## Analysis of 3dG vs standard 10x TSO

This experiment is part of figure 3, as a solution to the high rate of TSO artifacts in 10x 3' data. We have two experiments: a standard 10x 3' library run on PBMCs (not the same batch as other experiments), and a modified 10x 3' run with a custom 3dG TSO to prevent artifact formation.

__Long-read monomer PBMC__ - run on two SMRTcell lanes, `m84174_240308_153036_s3` (control TSO) and `m84174_240308_173005_s4` (3dg TSO)
   * Raw data: [`gs://mdl-sc-isoform-2025-ms/sequencing_data/3dg_monomer`](https://console.cloud.google.com/storage/browser/mdl-sc-isoform-2025-ms/sequencing_data/3dg_monomer)
   
To download: `gcloud storage rsync -r gs://mdl-sc-isoform-2025-ms/sequencing_data/3dg_monomer path/for/data`

Total size is 2.7G.

__Short-read data__ - The short-read libraries were sequenced on a NovaSeq S4, demultiplexed and process in the same manner as the earlier short-read data. 
  * `fastq.gz` files: [`gs://mdl-sc-isoform-2025-ms/sequencing_data/3dg_illumina`](https://console.cloud.google.com/storage/browser/mdl-sc-isoform-2025-ms/sequencing_data/3dg_illumina)
  * Output from CellRanger: [`gs://mdl-sc-isoform-2025-ms/control-tso_10x_3p`](https://console.cloud.google.com/storage/browser/mdl-sc-isoform-2025-ms/control-tso_10x_3p) and [`gs://mdl-sc-isoform-2025-ms/3dg-tso_10x_3p`](https://console.cloud.google.com/storage/browser/mdl-sc-isoform-2025-ms/3dg-tso_10x_3p)

### Short-read processing

To process the short-read data we ran CellRanger as before.
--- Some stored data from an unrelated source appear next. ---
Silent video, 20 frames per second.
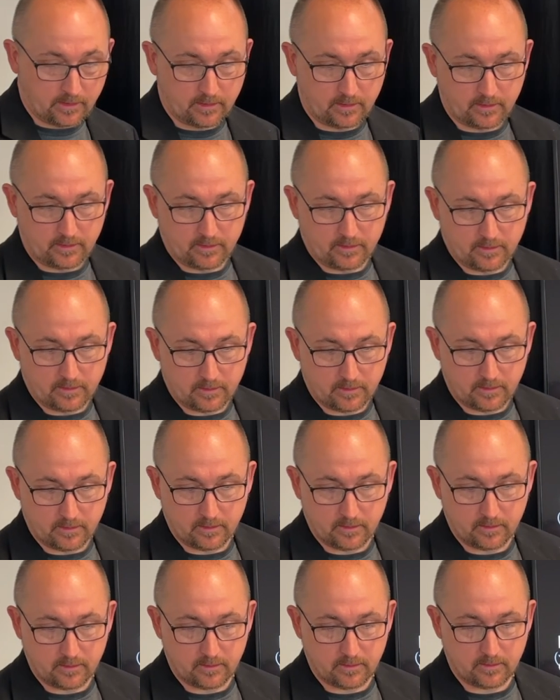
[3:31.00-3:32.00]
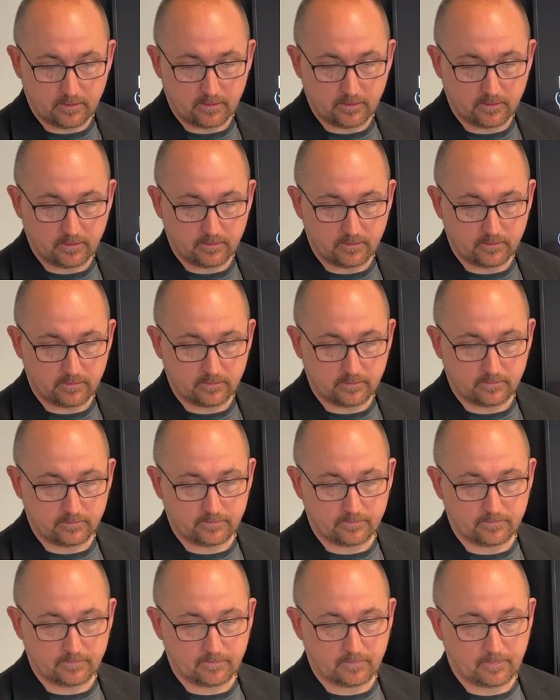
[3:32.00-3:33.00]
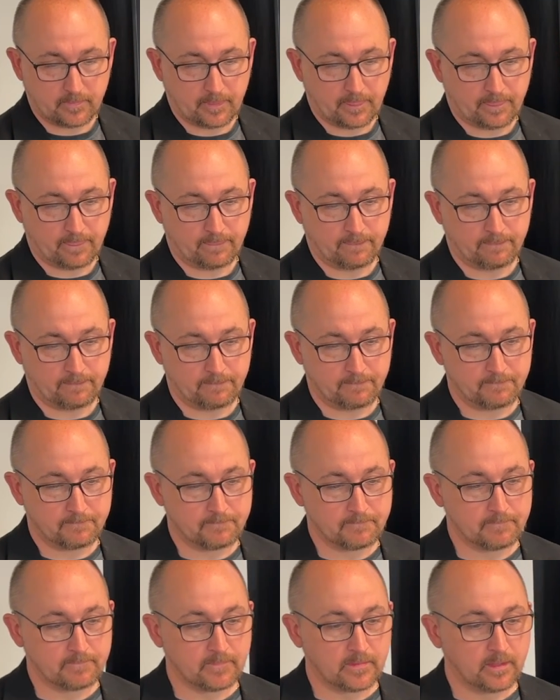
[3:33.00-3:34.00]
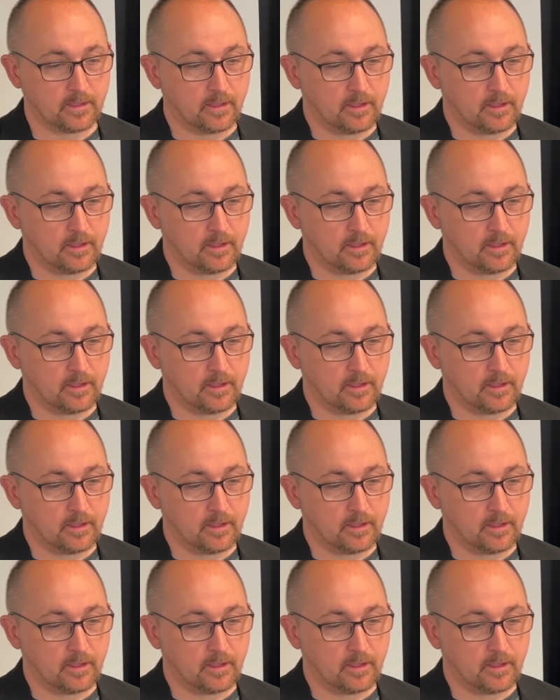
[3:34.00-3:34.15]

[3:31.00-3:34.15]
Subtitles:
No one is speaking in this clip.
The 3dG TSO does not affect the structure of the sequences, so the standard software works without modification. We consolidate the summary data from the CellRanger output for Supplementary Table 3.

### Long-read processing

The analysis of the long-read data is relatively simple. There are no indexing sequences being used, and we just need to run `marti` to classify artifacts.
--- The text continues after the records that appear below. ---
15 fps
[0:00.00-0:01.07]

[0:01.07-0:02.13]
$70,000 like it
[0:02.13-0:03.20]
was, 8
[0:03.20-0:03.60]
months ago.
The `structure_counts.tsv` files from running `marti` are at [`gs://mdl-sc-isoform-2025-ms/notebook_checkpoints/3dg_marti_output.tgz`](https://console.cloud.google.com/storage/browser/mdl-sc-isoform-2025-ms/notebook_checkpoints/3dg_marti_output.tgz).
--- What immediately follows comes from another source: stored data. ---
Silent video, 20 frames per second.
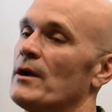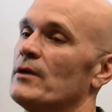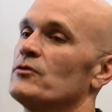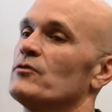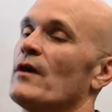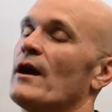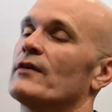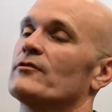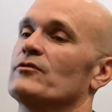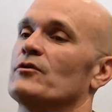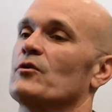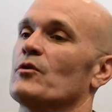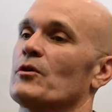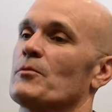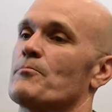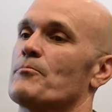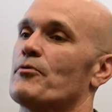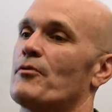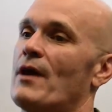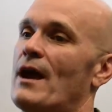and you're actually going to
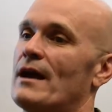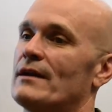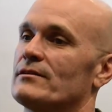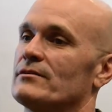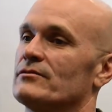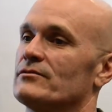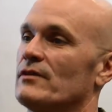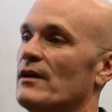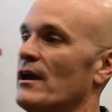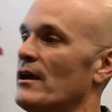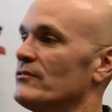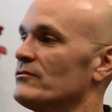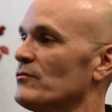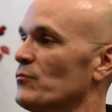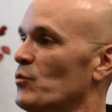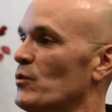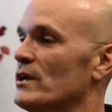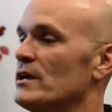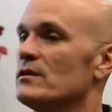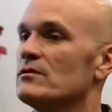practice as
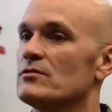we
For the MAS-seq (Kinnex) data, we run `skera` to show the effect of TSO cleaning on the standard 10x 3' data.

In [None]:
import pickle
from pathlib import Path

import numpy as np
import yaml

import matplotlib.pyplot as plt
import matplotlib.ticker as mtick

from mdl.sc_isoform_paper import today
from mdl.sc_isoform_paper.marti import CONFIG_DICT, SAMPLE_CONFIG, read_sample_reports
from mdl.sc_isoform_paper.skera import read_length_csv, read_ligation_csv
from mdl.sc_isoform_paper.plots import plot_concat_and_ligations, plot_stacked_concat

### Setup

In [None]:
root_dir = Path.home()
sh_dir = root_dir / "sh_scripts"

data_path = root_dir / "data"
figure_path = root_dir / "202501_figures"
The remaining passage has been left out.